We give up responsibility to that force outside ourselves or we take responsibility for ourselves. We conform to socially agreed stereotypes or work out what makes us happy and follow that; we trust the structures set up by others or we trust ourselves; we are drawn to client server or peer to peer, Microsoft or Apple, indoors our outdoors, death or life.

Herendeth the lesson"
I'm hearing, and I think it's true. It seems so simple. But so easily we get lost. I would also expand it to say that it isn't even about God, as many who believe there is no such thing will still put the control outside themselves. The key thing, I think, is whether or not I feel that life has something to do with *me*. I.e. whether or not I feel that my choices really make a difference, and I have a reason and a responsibility to make things good. Versus whether I feel powerless - an insignificant and expendable cog in a huge machinery - and I just do what I can get away with, grabbing up every little advantage I can carve out for myself.

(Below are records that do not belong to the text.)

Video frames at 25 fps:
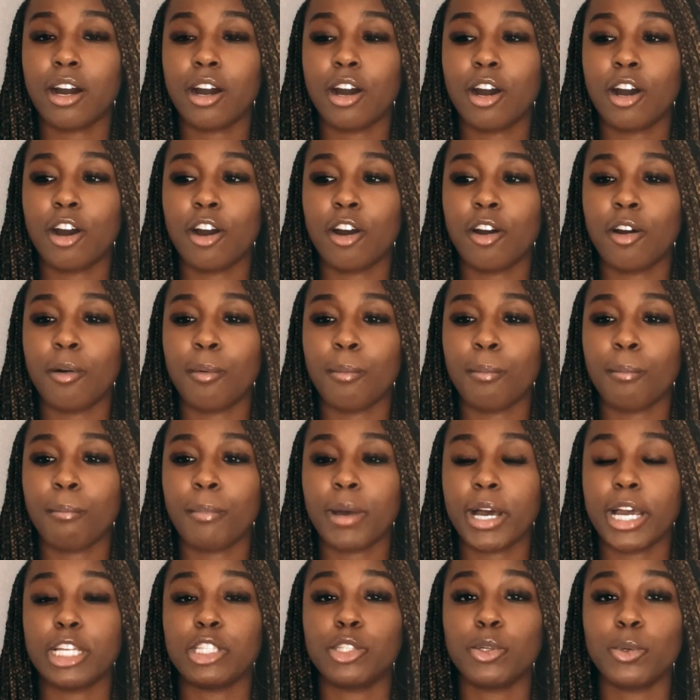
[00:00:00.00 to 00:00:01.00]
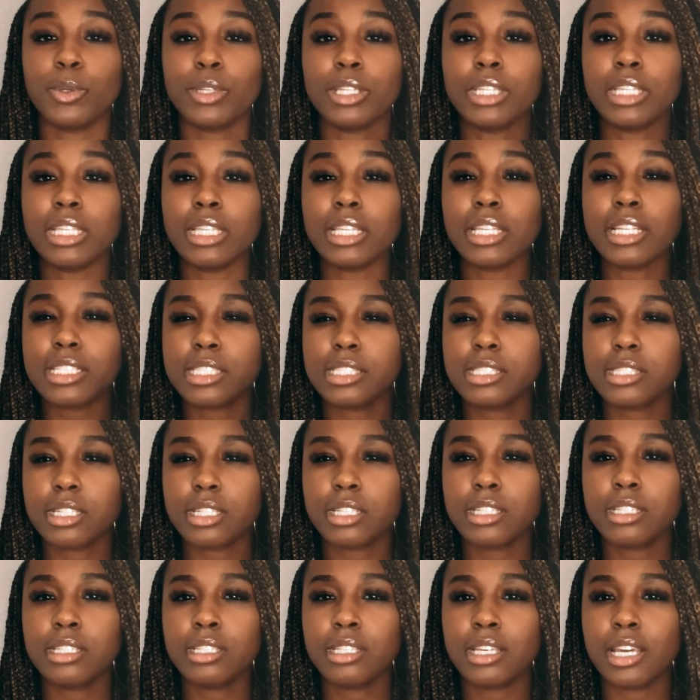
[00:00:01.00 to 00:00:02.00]
I don't
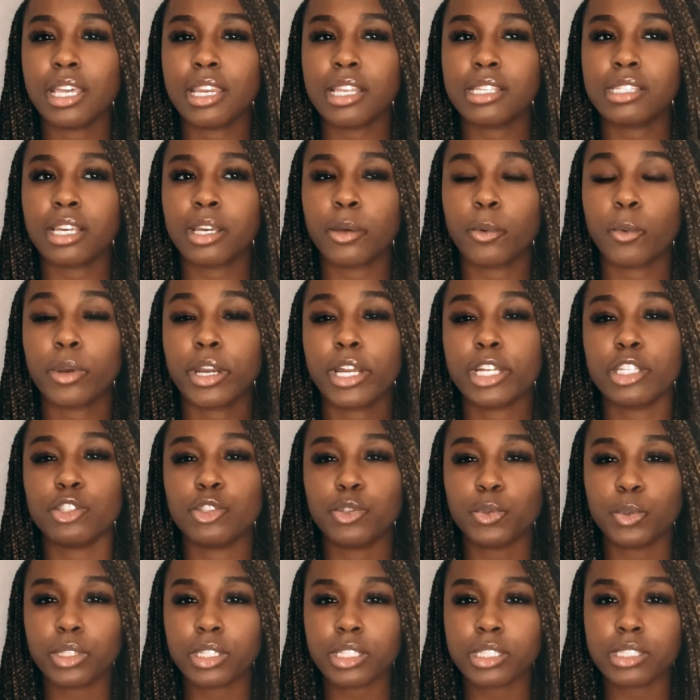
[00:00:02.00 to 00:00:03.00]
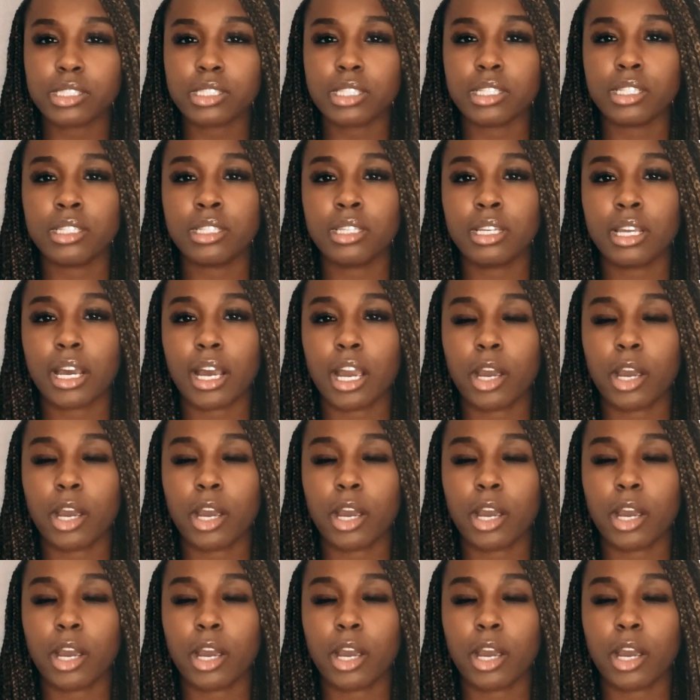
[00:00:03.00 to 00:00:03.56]
listen, and it's like when I do listen,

[ | 2003-01-03 14:30 | 6 comments | PermaLink ]  More >

 Leaders and Followers
From Future Positive, an article by Dee Hock.

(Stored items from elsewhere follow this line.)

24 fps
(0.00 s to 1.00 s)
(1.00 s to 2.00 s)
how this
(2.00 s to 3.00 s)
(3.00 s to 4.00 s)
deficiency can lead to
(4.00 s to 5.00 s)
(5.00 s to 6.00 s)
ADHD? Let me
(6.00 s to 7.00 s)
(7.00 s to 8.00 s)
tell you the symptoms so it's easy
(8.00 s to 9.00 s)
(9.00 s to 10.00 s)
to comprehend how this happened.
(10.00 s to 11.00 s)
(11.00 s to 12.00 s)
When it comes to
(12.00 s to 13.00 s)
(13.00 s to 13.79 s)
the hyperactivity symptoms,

"Leader presumes follower. Follower presumes choice. One who is coerced to the purposes, objectives, or preferences of another is not a follower in any true sense of the word, but an object of manipulation. Nor is the relationship materially altered if both parties accept dominance and coercion. True leading and following presume perpetual liberty of both leader and follower to sever the relationship and pursue another path. A true leader cannot be bound to lead. A true follower cannot be bound to follow. The moment they are bound, they are no longer leader or follower. The terms leader and follower imply the freedom and independent judgment of both. If the behavior of either is compelled, whether by force, economic necessity, or contractual arrangement, the relationship is altered to one of superior/subordinate, management/employee, master/servant, or owner/slave. All such relationships are materially different than leader-follower.

Induced behavior is the essence of leader-follower. Compelled behavior is the essence of all the others. Where behavior is compelled, there lies tyranny, however benign. Mere behavior is induced, there lies leadership, however powerful. Leadership does not imply constructive, ethical, open conduct. It is entirely possible to induce destructive, malign, devious behavior and to do so by corrupt means. Therefore, a clear, meaningful purpose and compelling ethical principles evoked from all participants should be the essence of every relationship, and every institution."
Lots more there. Great stuff. For those who don't know, Dee Hock was the guy who created VISA, which is an example of a 'chaordic' organization. Non-hierarchical, all participants are relatively free to act on their own.